Noam Chomsky considers The Port-Royal Grammar as evidence for his innate concept of language in his 1966 book Cartesian Linguistics, associating the idea to Descartes. Chomsky's claim became soon disputed by historians of linguistics including Hans Aarsleff, Robin Lakoff, E. F. K. Koerner, and Vivian Salmon. While Descartes is more famous than Arnauld and Lancelot, he wrote little about language and was not involved in the making of Port-Royal Grammar. The dispute also concerns Arnauld and Lancelot's analysis of their example sentence Invisible God created the visible world. In a classical view, the sentence is composed of the three unary predicates 'God is invisible', 'he created the world', and 'the world is visible'. In other words, Arnauld and Lancelot, and their later interpreters including Husserl, considered semantics and thought as compositional and being built up of logical propositions.

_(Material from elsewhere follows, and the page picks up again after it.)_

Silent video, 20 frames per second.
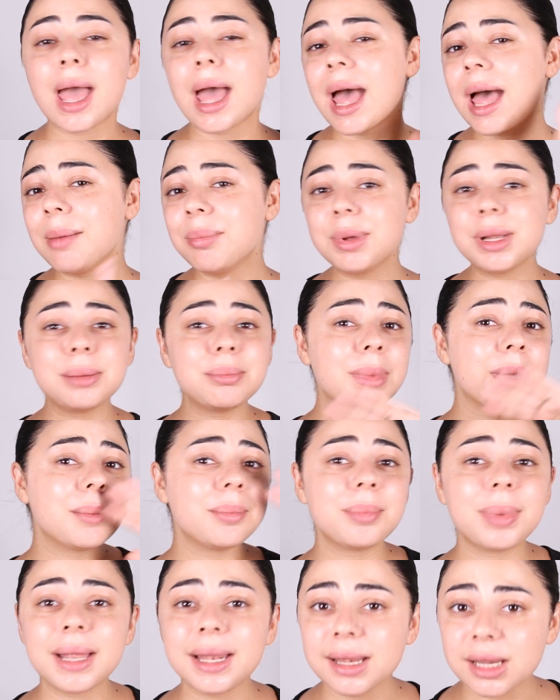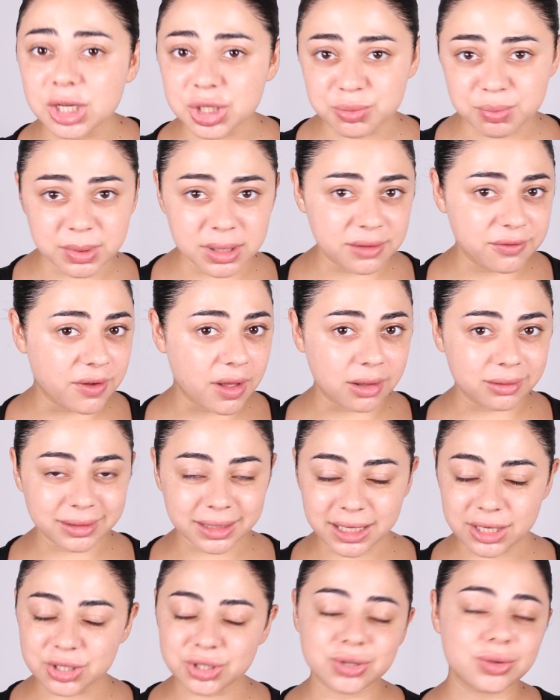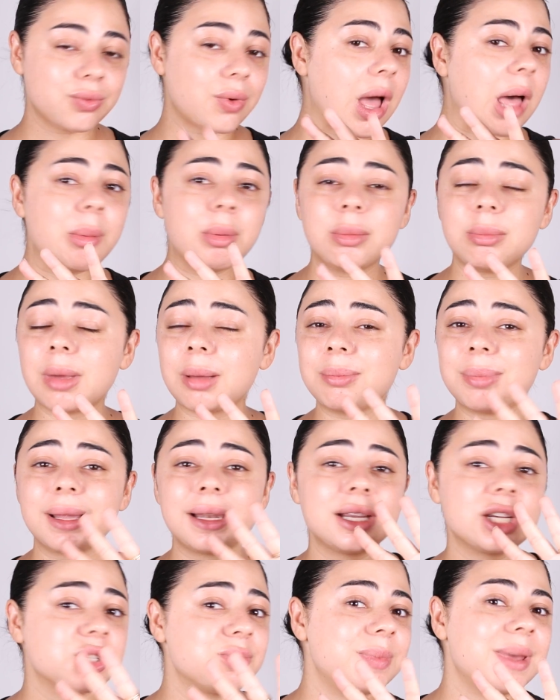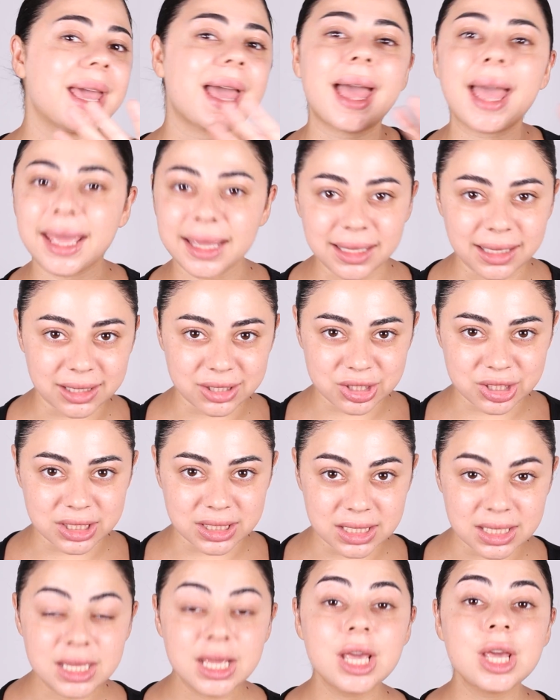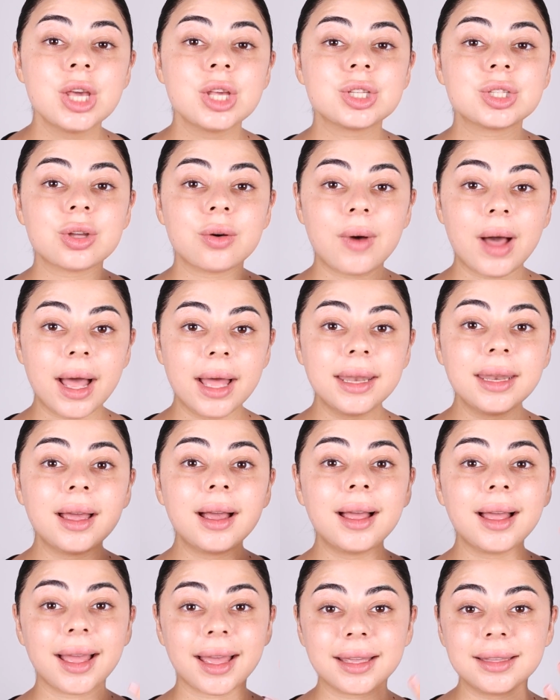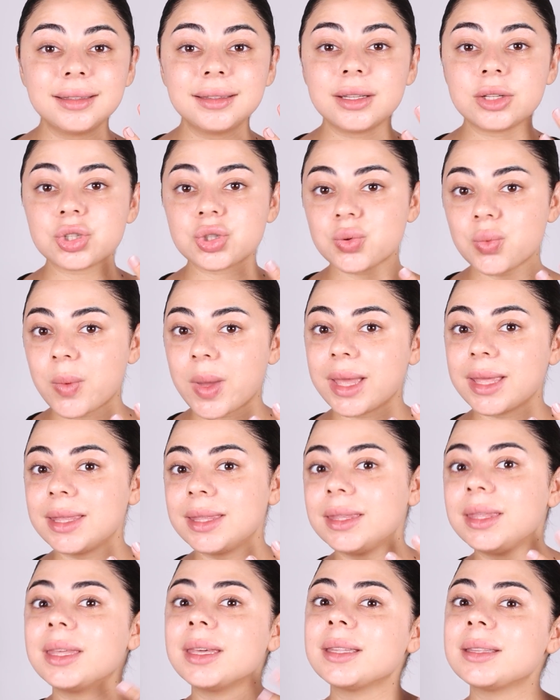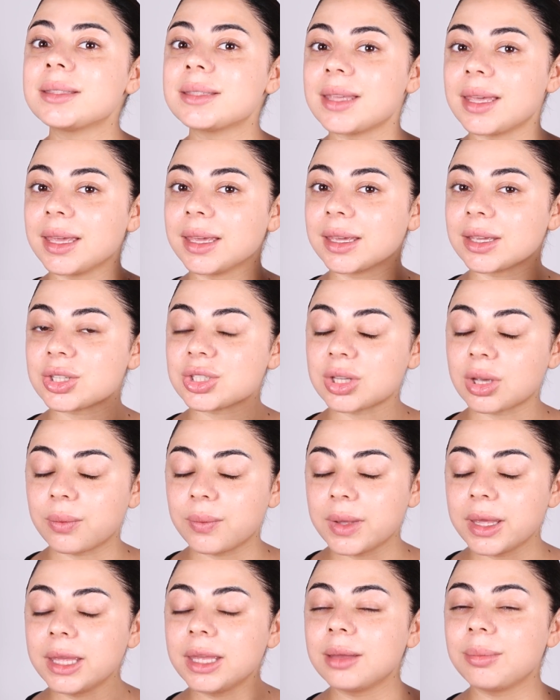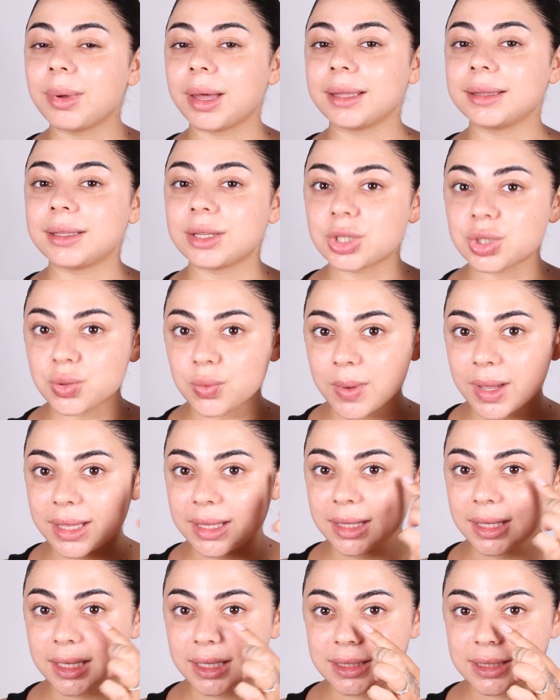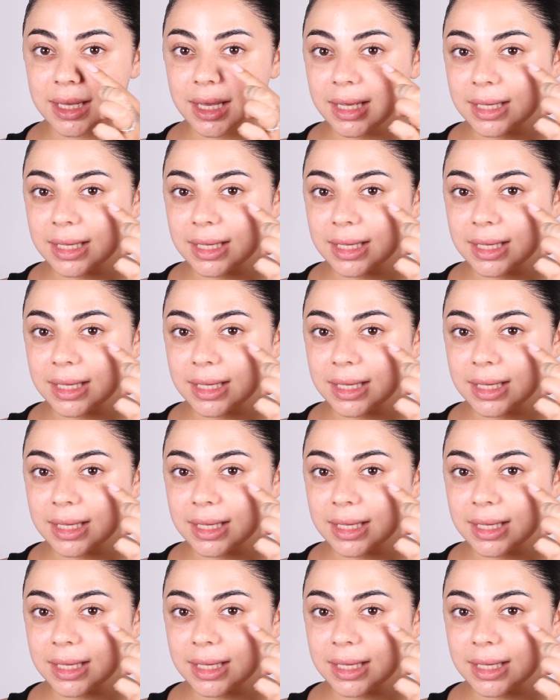قبل ما نبلش بالفاونديشن وقبل ما نبلش باي شيء سو so انا عندي شويه هيك شوائب عندي شويه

Chomsky, in contrast, was looking for a historical precursor of his concept of deep structure versus surface structure. For example, the surface structure John and Mary are fishing is derived via a transformation from the purportedly not semantic but biological deep grammar structure John is fishing and Mary is fishing. However, historians have argued that it is not what Arnauld and Lancelot meant. Nonetheless, based on his observations and Descartes's concept of innate ideas, Chomsky eventually explained that universal grammar is an innate brain structure which stems from a genetic mutation in humans, thus reinterpreting linguistics as a biological enterprise. In his conception, dependency structures cannot be learned using reasoning, but are acquired by the child from a hypothesized language organ. The Port-Royal Grammar does not argue that people are born rational in the sense that they possess an innate rational grammar. Rather, it contends that grammatical phenomena were "invented" so that people could express their mental experiences.

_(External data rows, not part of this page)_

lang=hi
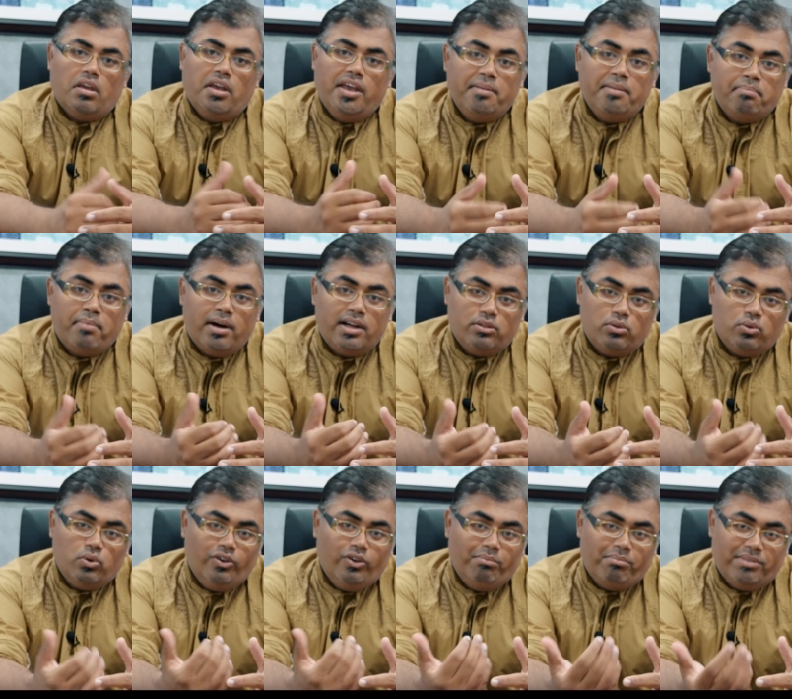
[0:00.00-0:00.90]
इन
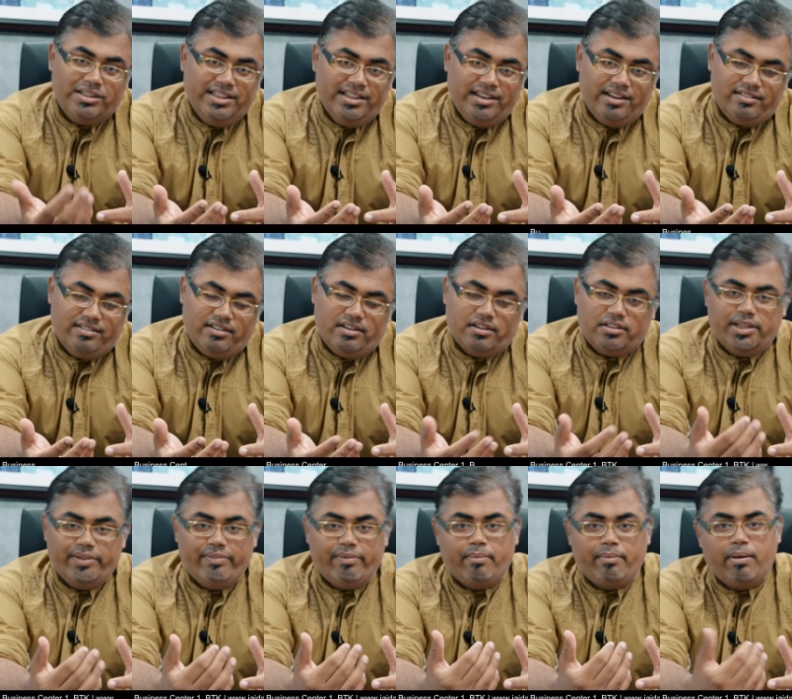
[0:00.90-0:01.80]
बातों को मद्देनज़र
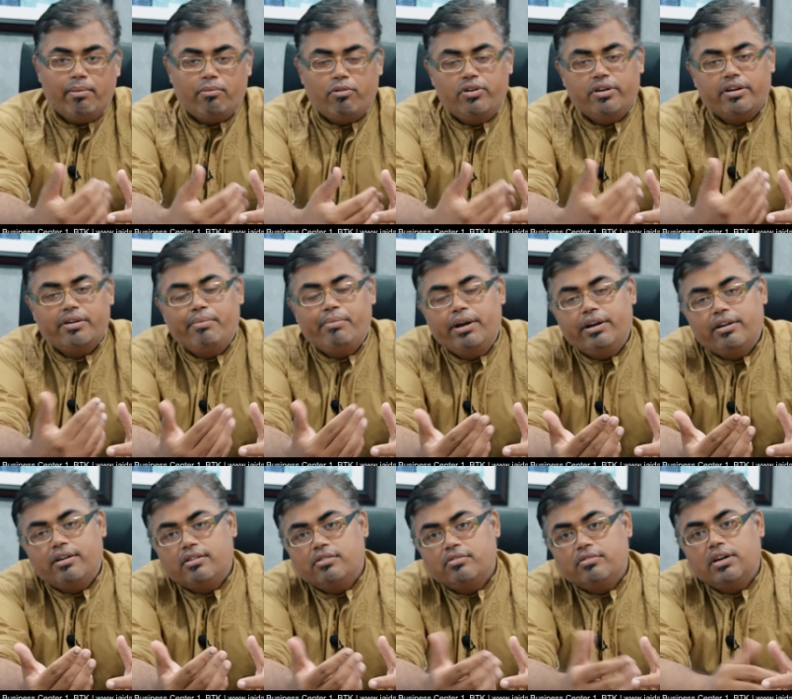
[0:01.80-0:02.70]
रखते हुए मैं आपको
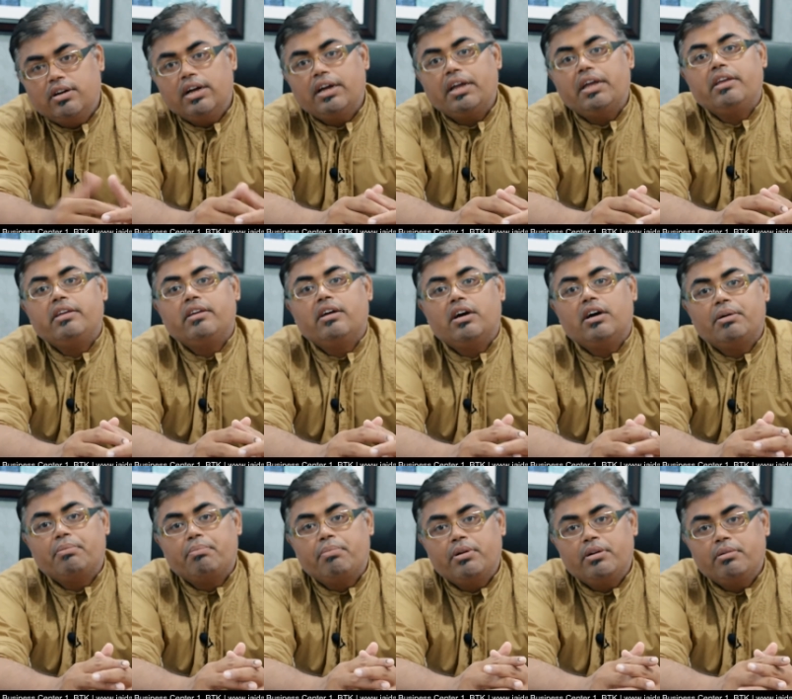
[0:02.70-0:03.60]
रिकमेंड करूँगा कि
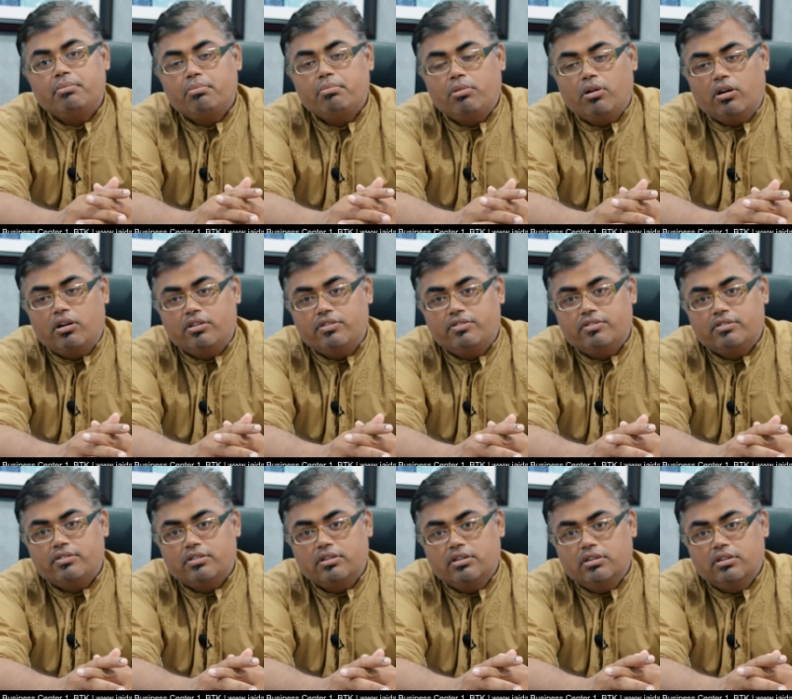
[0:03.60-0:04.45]
यहाँ पर प्लॉट्स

== Editions and translations ==
- Antoine Arnauld & Claude Lancelot, Grammaire générale et raisonnée, ou La Grammaire de Port-Royal, présentée par Herbert E. Brekle, Stuttgart-Bad Cannstatt: Frommann, 1966.
- Antoine Arnauld & Claude Lancelot, General and Rational Grammar: The Port-Royal Grammar, translated by Jacques Rieux and Bernard E. Rollin, The Hague: Mouton, 1975.

== Bibliography ==
- Maria Tsiapera & Garon Wheeler, The Port-Royal Grammar: Sources and Influences, Münster: Nodus, 1993.
- Vivian Salmon, Cartesian Linguistics in The Study of Language in 17th Century England, Benjamins, 1988.
- Camiel Hamans & Pieter A.M. Seuren, Chomsky in search of a pedigree in Chomskyan (R)evolutions. Edited by Douglas A. Kibbee. Benjamins, 2010.